* What the task requires *
When you transcribe the entries below, keep the wording exact and omit the pictures.

* Source material *
+-------+

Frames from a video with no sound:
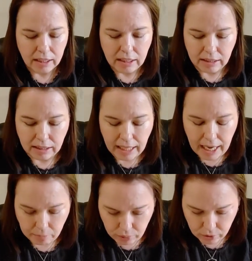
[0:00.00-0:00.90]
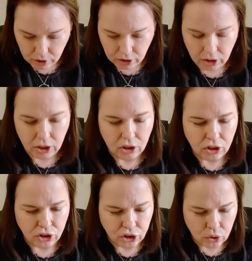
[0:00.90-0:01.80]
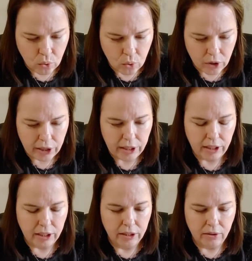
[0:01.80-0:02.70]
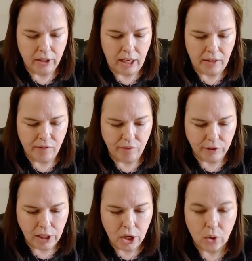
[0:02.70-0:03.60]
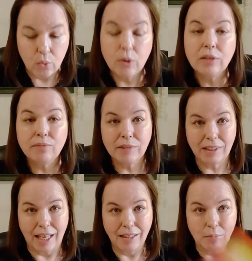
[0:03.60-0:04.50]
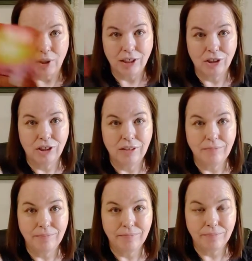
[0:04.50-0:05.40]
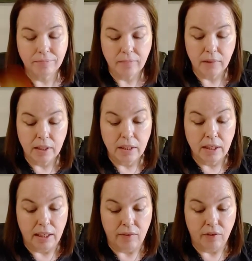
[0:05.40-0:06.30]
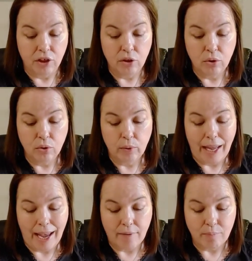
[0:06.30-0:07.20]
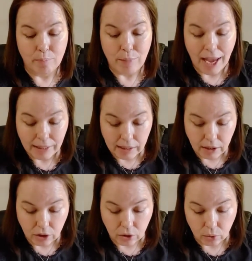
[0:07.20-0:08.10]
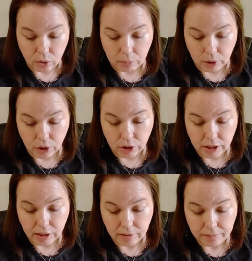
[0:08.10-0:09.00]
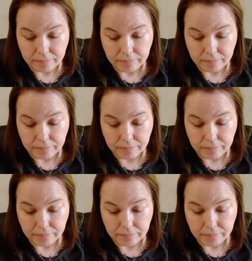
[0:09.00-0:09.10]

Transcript: The Emperor, joy, okay, flow, celebration. If you have met your person,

+-------+

* Written solution *
Frames from a video with no sound:
[0:00.00-0:00.90]
[0:00.90-0:01.80]
[0:01.80-0:02.70]
[0:02.70-0:03.60]
[0:03.60-0:04.50]
[0:04.50-0:05.40]
[0:05.40-0:06.30]
[0:06.30-0:07.20]
[0:07.20-0:08.10]
[0:08.10-0:09.00]
[0:09.00-0:09.10]

Transcript: The Emperor, joy, okay, flow, celebration. If you have met your person,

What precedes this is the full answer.